Je ris encore plus et il me force à me taire en m'embrassant. Je pose mes mains dans le creux de ses reins et l'aide à s'enfoncer, mais il glisse de nouveau contre moi.
 
_Mais tiens-la, râle Louis contre mes lèvres, clairement trop excité pour être patient.
_Ok, ok, je concède.
 
Je passe ma main à la base de mon sexe et Louis réitère l'expérience. Il n'est plus très ouvert alors il a l'air d'avoir mal.
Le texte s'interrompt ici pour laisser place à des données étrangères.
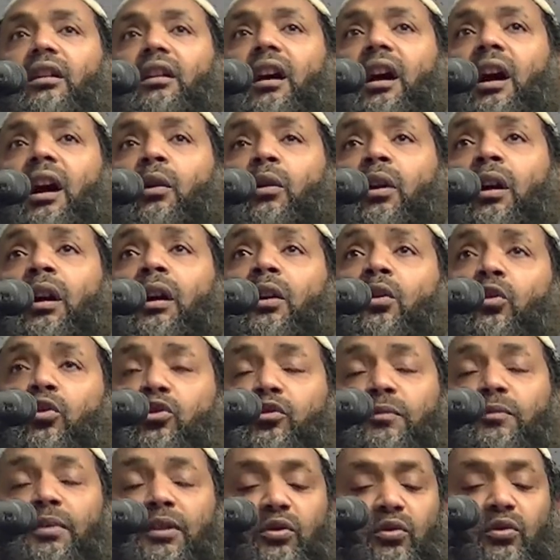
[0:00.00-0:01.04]
our
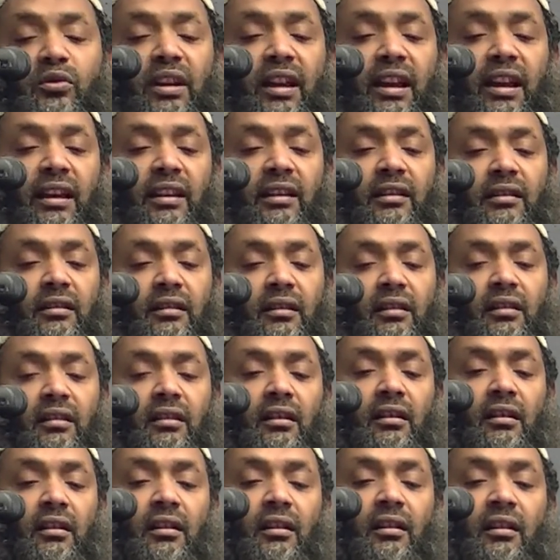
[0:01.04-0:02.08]
khutbah today
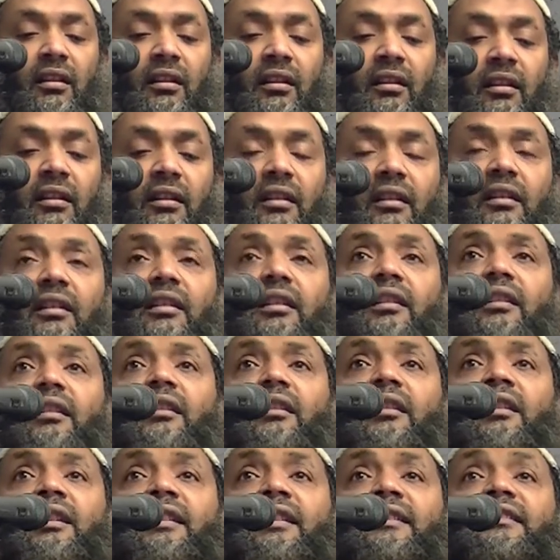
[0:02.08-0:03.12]

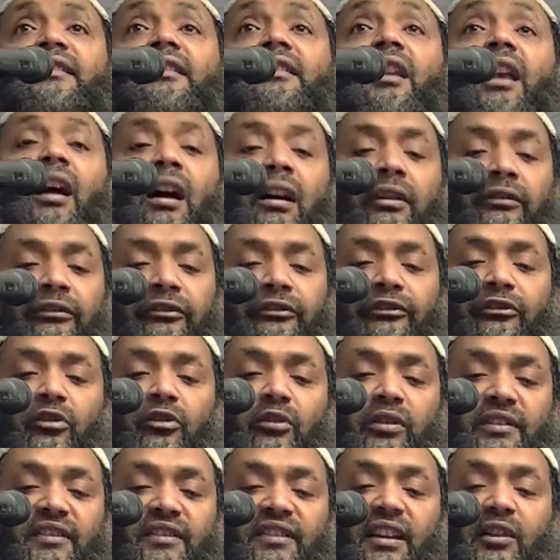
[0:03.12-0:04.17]
is love for
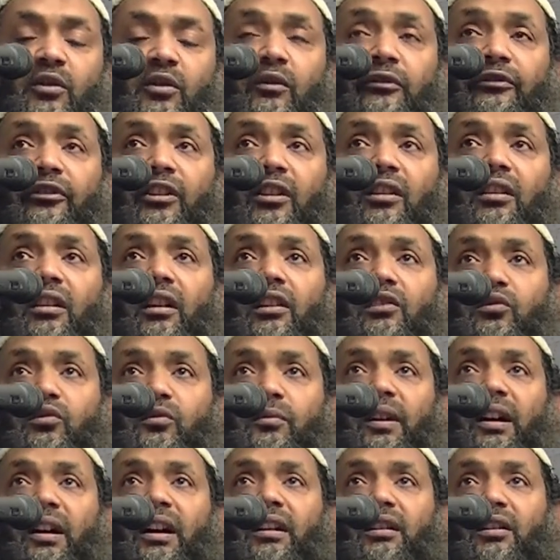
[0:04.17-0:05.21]
the sake of Allah
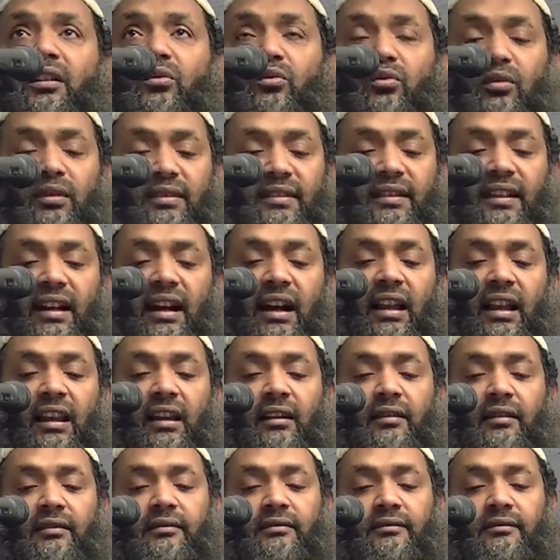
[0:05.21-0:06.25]
subhanahu wa
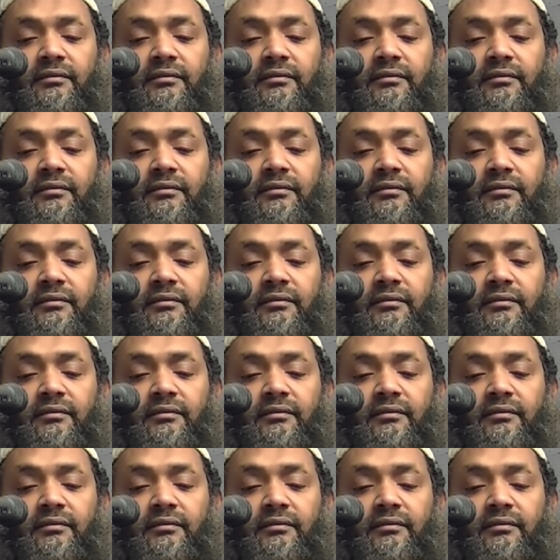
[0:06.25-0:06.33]
ta'ala.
Je le vois grimacer.
 
_Doucement, je murmure, aussitôt.
 
Il vient m'embrasser pour se détendre, il prend son temps et ça me fait davantage apprécier cet instant. Il me caresse, m'embrasse, me fait lentement décoller de la terre. Puis il finit par descendre lentement sur mon sexe. Je me consume de désir à mesure que je m'enfonce en lui. La sueur coule de son front, nos lèvres ne se quittent pas. Nos peaux collent l'une à l'autre et c'est tellement bon, tellement fort, tellement grand, que je réalise, à mon tour. Bien sûr, il n'y aura personne d'autre comme lui.